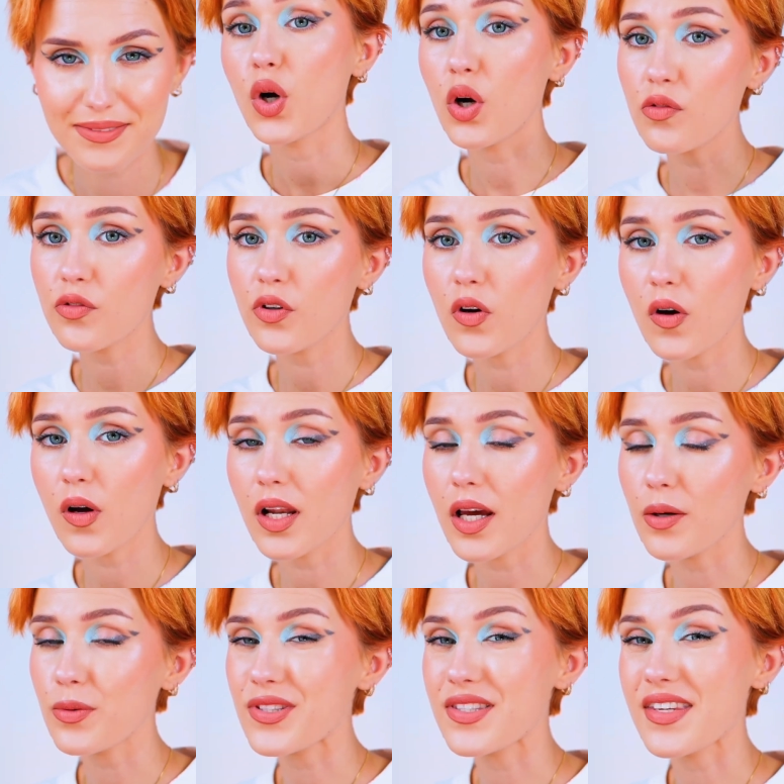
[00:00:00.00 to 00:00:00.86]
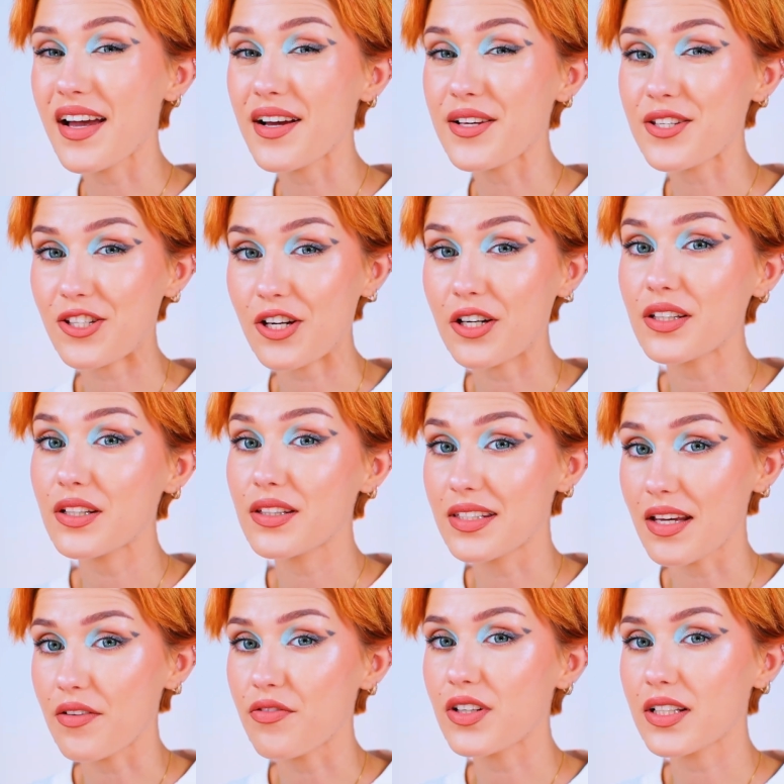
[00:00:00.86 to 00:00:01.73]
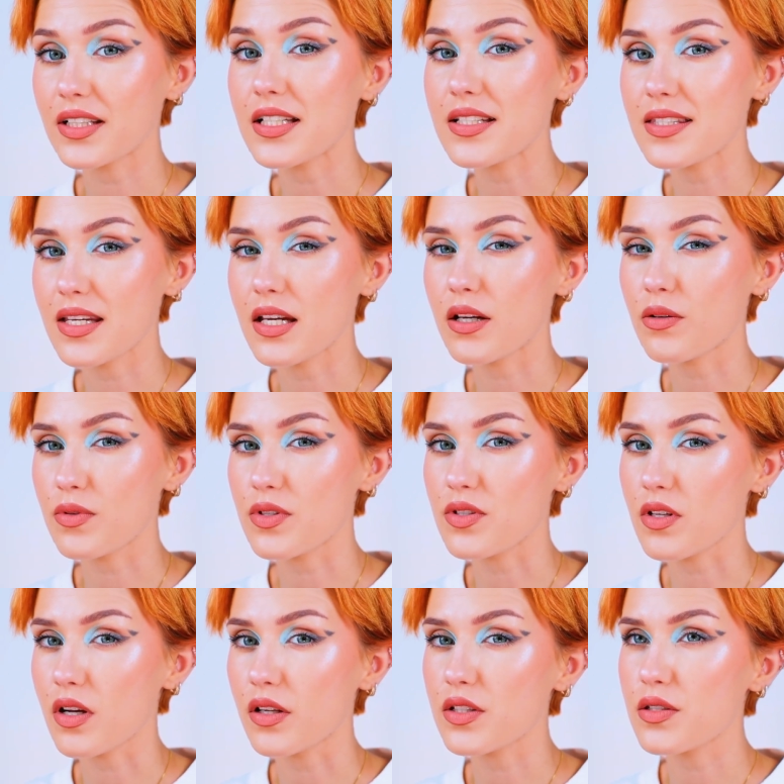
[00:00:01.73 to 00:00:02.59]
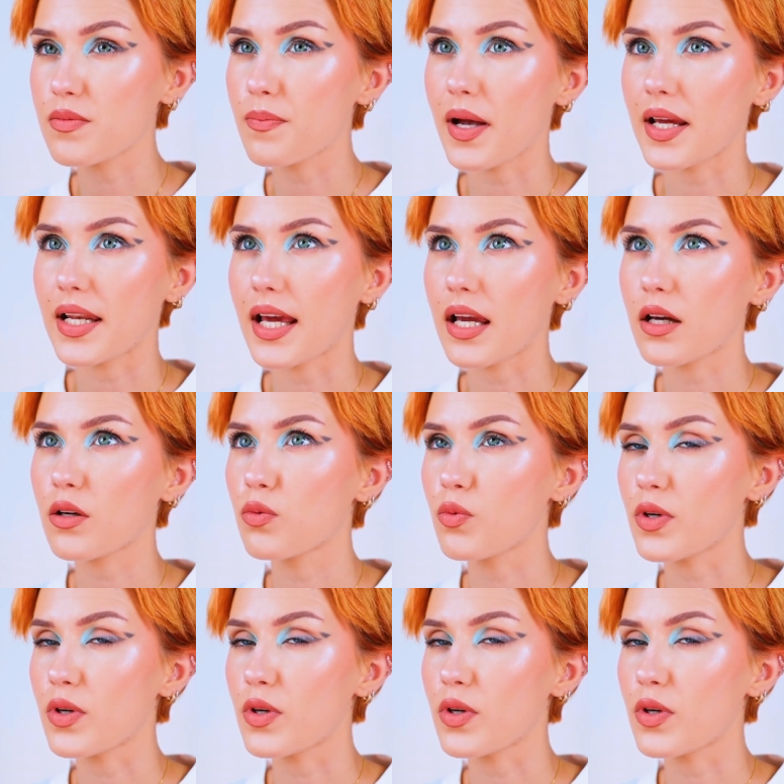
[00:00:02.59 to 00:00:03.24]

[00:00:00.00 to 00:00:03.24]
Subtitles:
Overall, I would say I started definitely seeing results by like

* * *

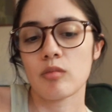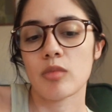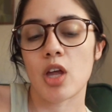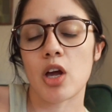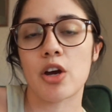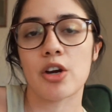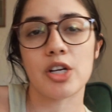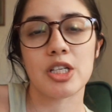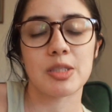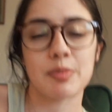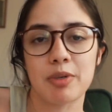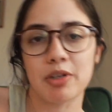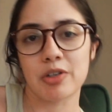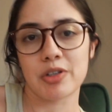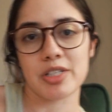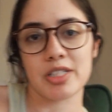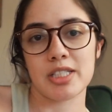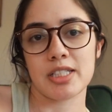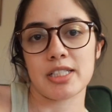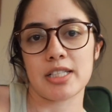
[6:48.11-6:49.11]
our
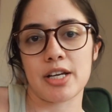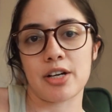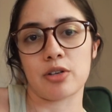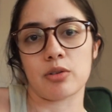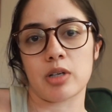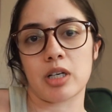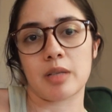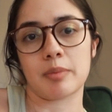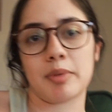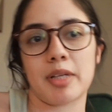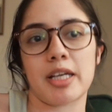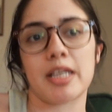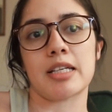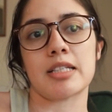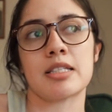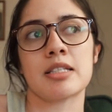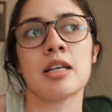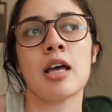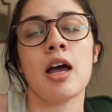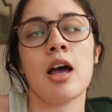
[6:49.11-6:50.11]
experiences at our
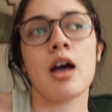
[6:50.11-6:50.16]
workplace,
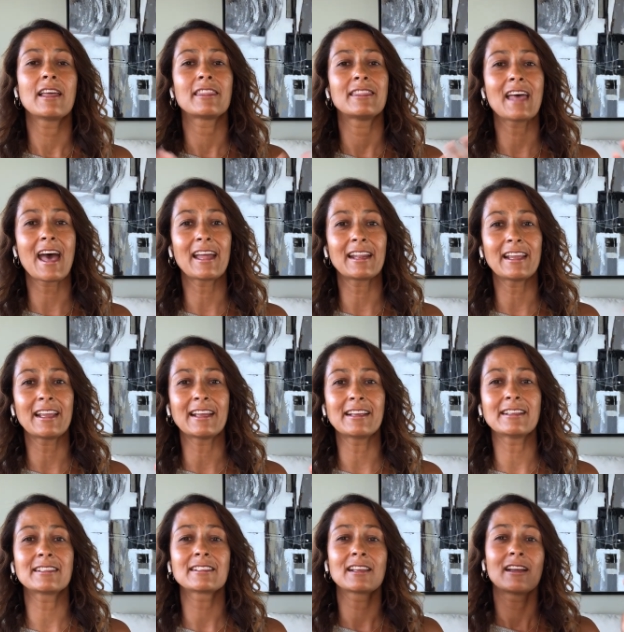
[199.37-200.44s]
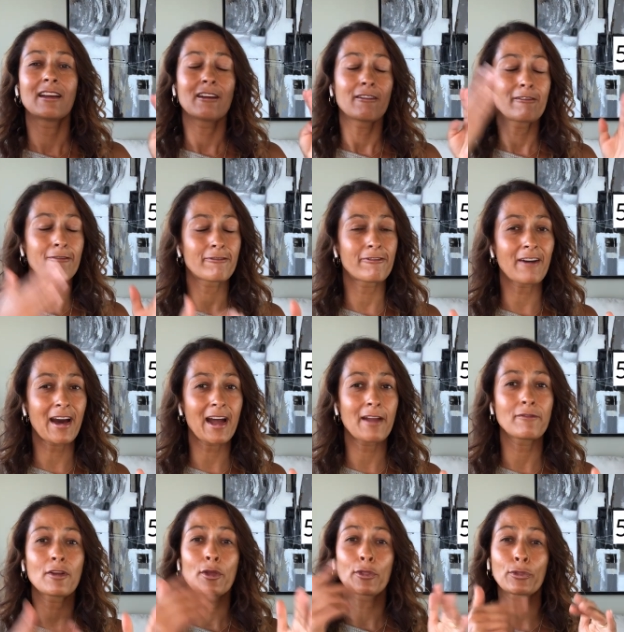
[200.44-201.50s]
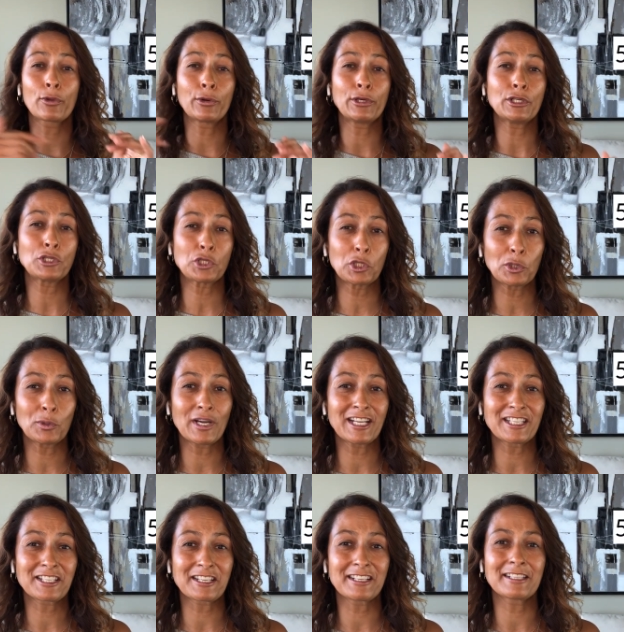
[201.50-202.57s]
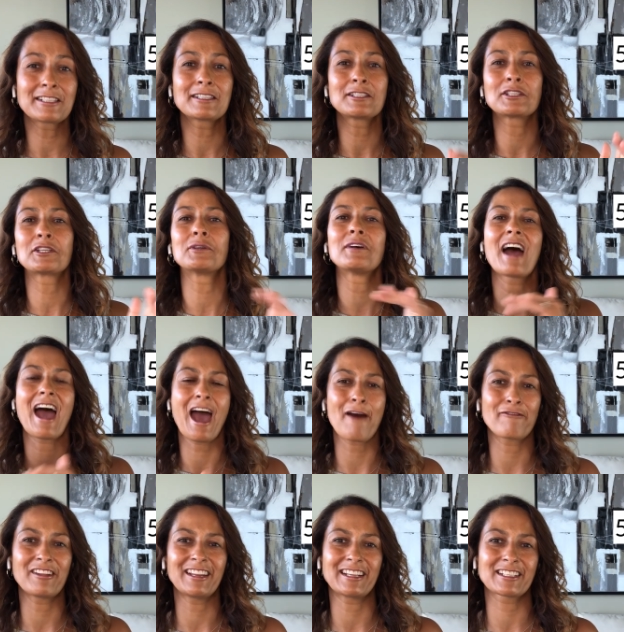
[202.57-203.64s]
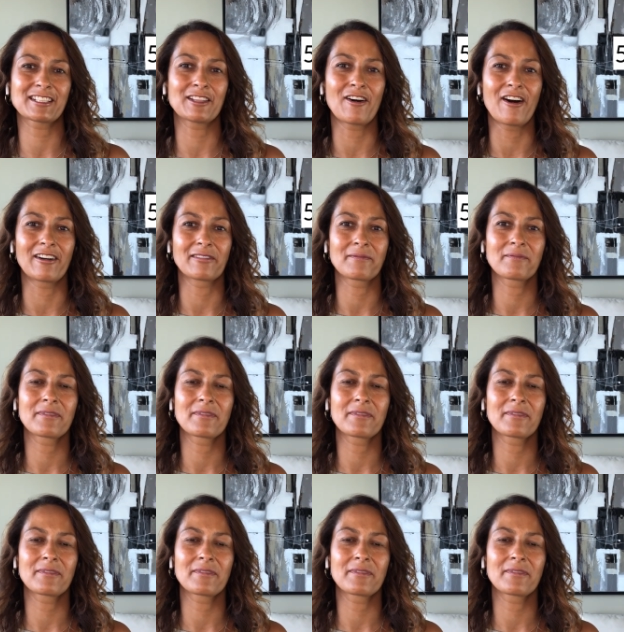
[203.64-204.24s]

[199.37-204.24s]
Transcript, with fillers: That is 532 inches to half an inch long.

---

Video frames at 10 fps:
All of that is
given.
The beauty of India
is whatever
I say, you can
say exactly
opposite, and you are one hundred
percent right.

*Assignment*
Copy word for word only the lines above from the one with "[6:50.11-6:50.16]" through the one with "Transcript, with fillers: That". Leave pictures out.

*Written answer*
[6:50.11-6:50.16]
workplace,
[199.37-200.44s]
[200.44-201.50s]
[201.50-202.57s]
[202.57-203.64s]
[203.64-204.24s]

[199.37-204.24s]
Transcript, with fillers: That is 532 inches to half an inch long.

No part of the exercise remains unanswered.